[ENTRIES SUPPLIED]

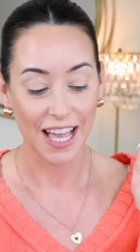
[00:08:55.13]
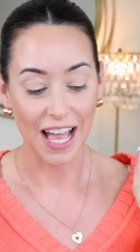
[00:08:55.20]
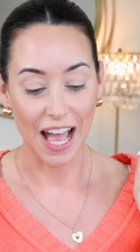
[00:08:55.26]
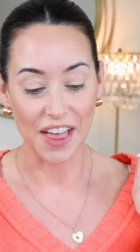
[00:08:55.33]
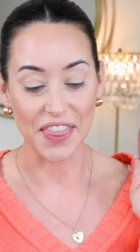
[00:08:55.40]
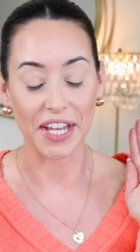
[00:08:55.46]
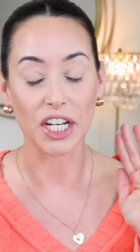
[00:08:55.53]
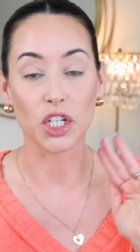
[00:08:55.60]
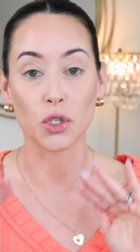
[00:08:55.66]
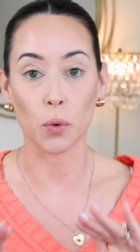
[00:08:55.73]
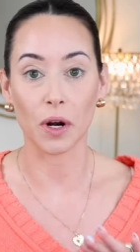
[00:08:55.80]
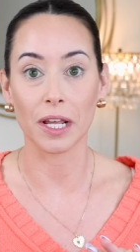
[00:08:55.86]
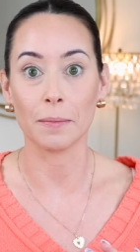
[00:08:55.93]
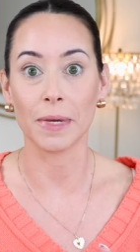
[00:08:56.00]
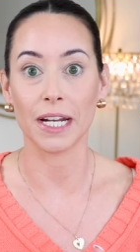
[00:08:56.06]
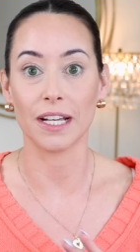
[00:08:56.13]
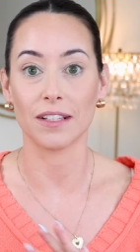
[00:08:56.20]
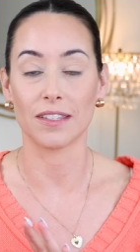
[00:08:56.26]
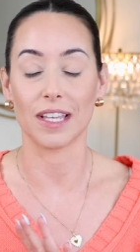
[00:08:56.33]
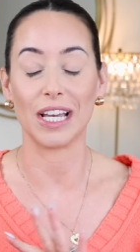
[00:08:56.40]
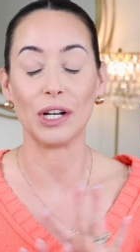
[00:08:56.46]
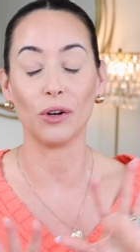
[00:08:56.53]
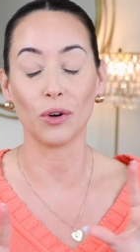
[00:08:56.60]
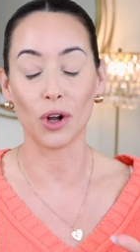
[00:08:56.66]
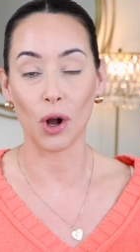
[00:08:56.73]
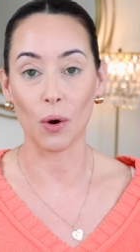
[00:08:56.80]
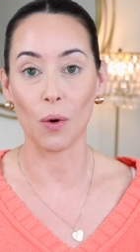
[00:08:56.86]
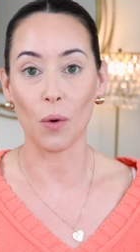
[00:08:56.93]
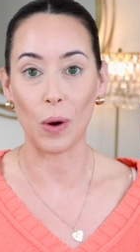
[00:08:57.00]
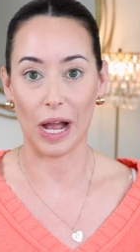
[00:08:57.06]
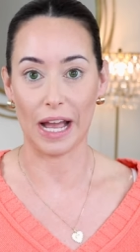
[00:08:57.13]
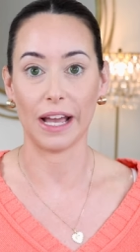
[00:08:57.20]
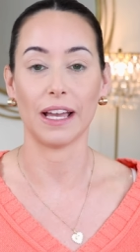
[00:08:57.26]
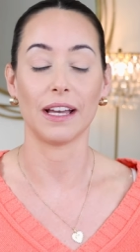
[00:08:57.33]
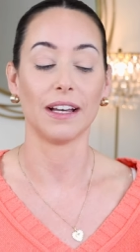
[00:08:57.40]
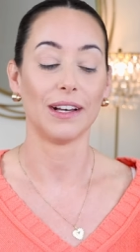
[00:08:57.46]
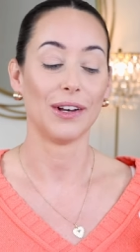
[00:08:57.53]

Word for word: And then in 20 minutes, it'll go away.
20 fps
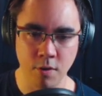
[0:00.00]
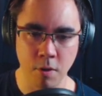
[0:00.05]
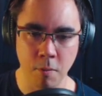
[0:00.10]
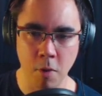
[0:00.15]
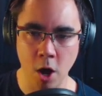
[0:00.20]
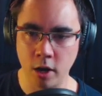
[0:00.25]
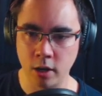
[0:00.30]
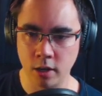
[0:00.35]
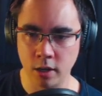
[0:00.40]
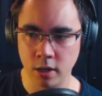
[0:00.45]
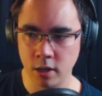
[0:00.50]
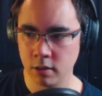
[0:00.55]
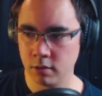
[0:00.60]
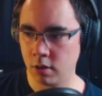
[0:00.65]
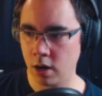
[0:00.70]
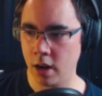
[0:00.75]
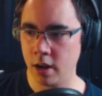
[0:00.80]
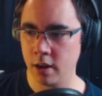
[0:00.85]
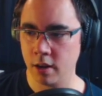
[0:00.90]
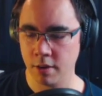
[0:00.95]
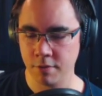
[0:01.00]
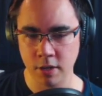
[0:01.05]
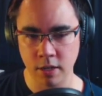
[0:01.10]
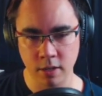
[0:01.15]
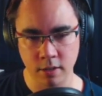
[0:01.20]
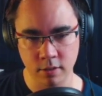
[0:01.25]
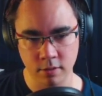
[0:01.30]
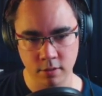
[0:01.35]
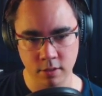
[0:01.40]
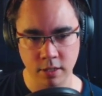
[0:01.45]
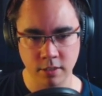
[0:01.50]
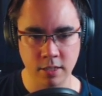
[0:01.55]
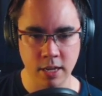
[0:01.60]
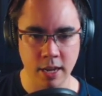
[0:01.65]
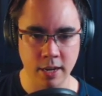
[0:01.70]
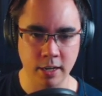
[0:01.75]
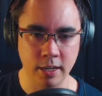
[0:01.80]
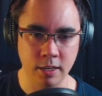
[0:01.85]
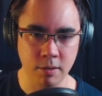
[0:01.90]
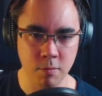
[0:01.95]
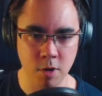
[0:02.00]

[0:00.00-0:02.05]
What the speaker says: monitor, right? Of a 1080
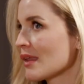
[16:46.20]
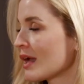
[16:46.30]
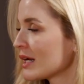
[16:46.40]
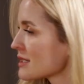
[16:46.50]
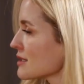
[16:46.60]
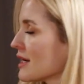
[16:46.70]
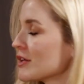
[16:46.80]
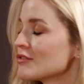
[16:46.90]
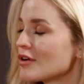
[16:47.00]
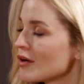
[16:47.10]
And I still
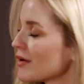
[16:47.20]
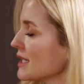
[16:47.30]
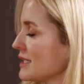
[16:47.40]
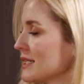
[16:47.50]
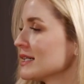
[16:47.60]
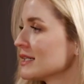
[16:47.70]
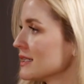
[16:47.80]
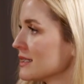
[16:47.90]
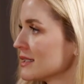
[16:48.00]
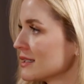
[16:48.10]
had no
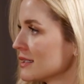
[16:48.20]
idea,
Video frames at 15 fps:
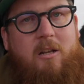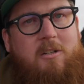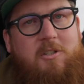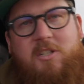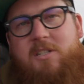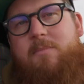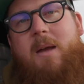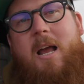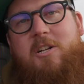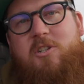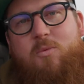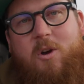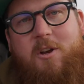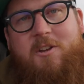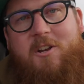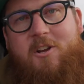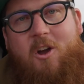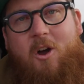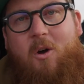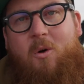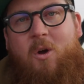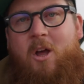Just imagine where you could
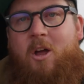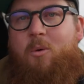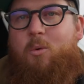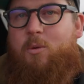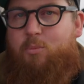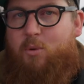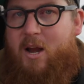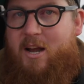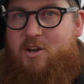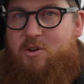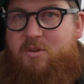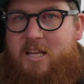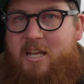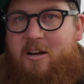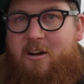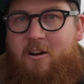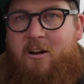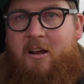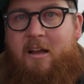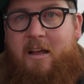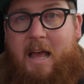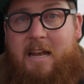go with brand new gear
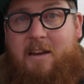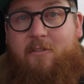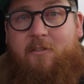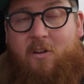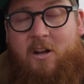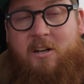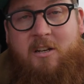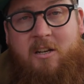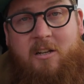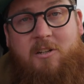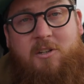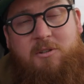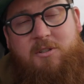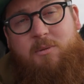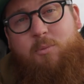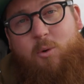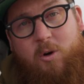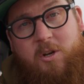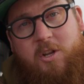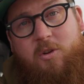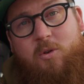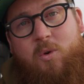and a fund to
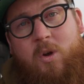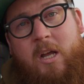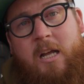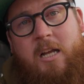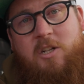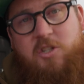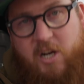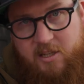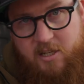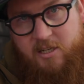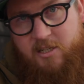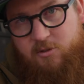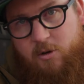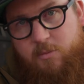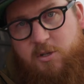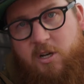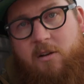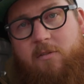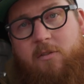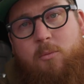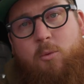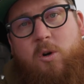support you. Check the
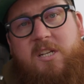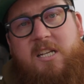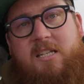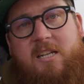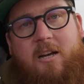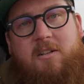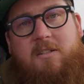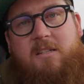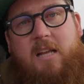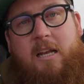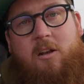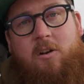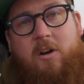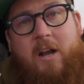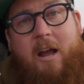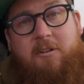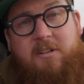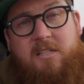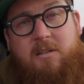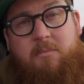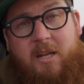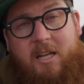description for more details and learn how to
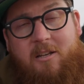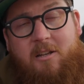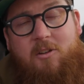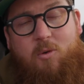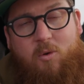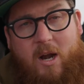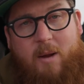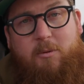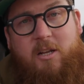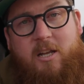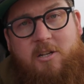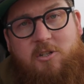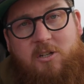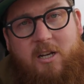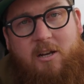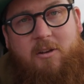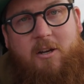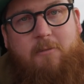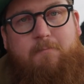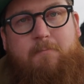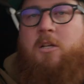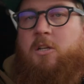submit your application down
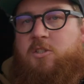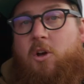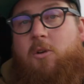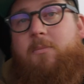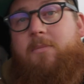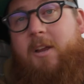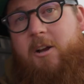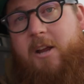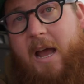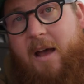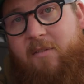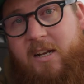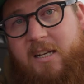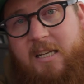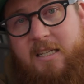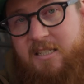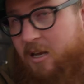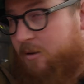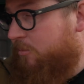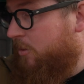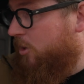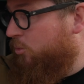there. So there you have it,
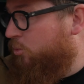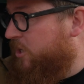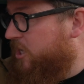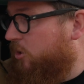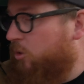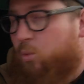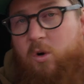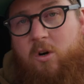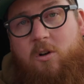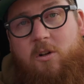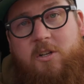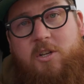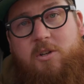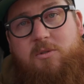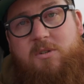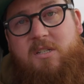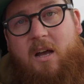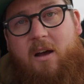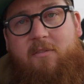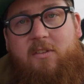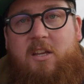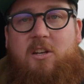some real world use
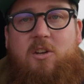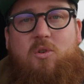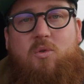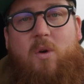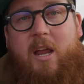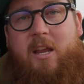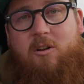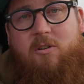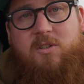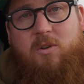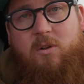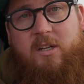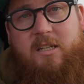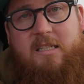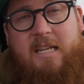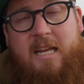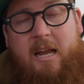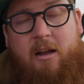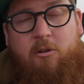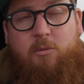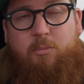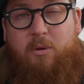of the new Anker SOLIX
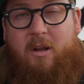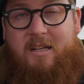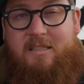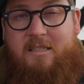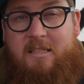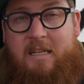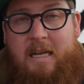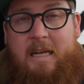C800 Plus.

[/ENTRIES SUPPLIED]

• _AIM OF THE EXERCISE_: Drop the pictures and reproduce the rest of the entries above exactly.

• _SOLUTION FOR THIS EXERCISE_:
[00:08:55.13]
[00:08:55.20]
[00:08:55.26]
[00:08:55.33]
[00:08:55.40]
[00:08:55.46]
[00:08:55.53]
[00:08:55.60]
[00:08:55.66]
[00:08:55.73]
[00:08:55.80]
[00:08:55.86]
[00:08:55.93]
[00:08:56.00]
[00:08:56.06]
[00:08:56.13]
[00:08:56.20]
[00:08:56.26]
[00:08:56.33]
[00:08:56.40]
[00:08:56.46]
[00:08:56.53]
[00:08:56.60]
[00:08:56.66]
[00:08:56.73]
[00:08:56.80]
[00:08:56.86]
[00:08:56.93]
[00:08:57.00]
[00:08:57.06]
[00:08:57.13]
[00:08:57.20]
[00:08:57.26]
[00:08:57.33]
[00:08:57.40]
[00:08:57.46]
[00:08:57.53]

Word for word: And then in 20 minutes, it'll go away.
20 fps
[0:00.00]
[0:00.05]
[0:00.10]
[0:00.15]
[0:00.20]
[0:00.25]
[0:00.30]
[0:00.35]
[0:00.40]
[0:00.45]
[0:00.50]
[0:00.55]
[0:00.60]
[0:00.65]
[0:00.70]
[0:00.75]
[0:00.80]
[0:00.85]
[0:00.90]
[0:00.95]
[0:01.00]
[0:01.05]
[0:01.10]
[0:01.15]
[0:01.20]
[0:01.25]
[0:01.30]
[0:01.35]
[0:01.40]
[0:01.45]
[0:01.50]
[0:01.55]
[0:01.60]
[0:01.65]
[0:01.70]
[0:01.75]
[0:01.80]
[0:01.85]
[0:01.90]
[0:01.95]
[0:02.00]

[0:00.00-0:02.05]
What the speaker says: monitor, right? Of a 1080
[16:46.20]
[16:46.30]
[16:46.40]
[16:46.50]
[16:46.60]
[16:46.70]
[16:46.80]
[16:46.90]
[16:47.00]
[16:47.10]
And I still
[16:47.20]
[16:47.30]
[16:47.40]
[16:47.50]
[16:47.60]
[16:47.70]
[16:47.80]
[16:47.90]
[16:48.00]
[16:48.10]
had no
[16:48.20]
idea,
Video frames at 15 fps:
Just imagine where you could
go with brand new gear
and a fund to
support you. Check the
description for more details and learn how to
submit your application down
there. So there you have it,
some real world use
of the new Anker SOLIX
C800 Plus.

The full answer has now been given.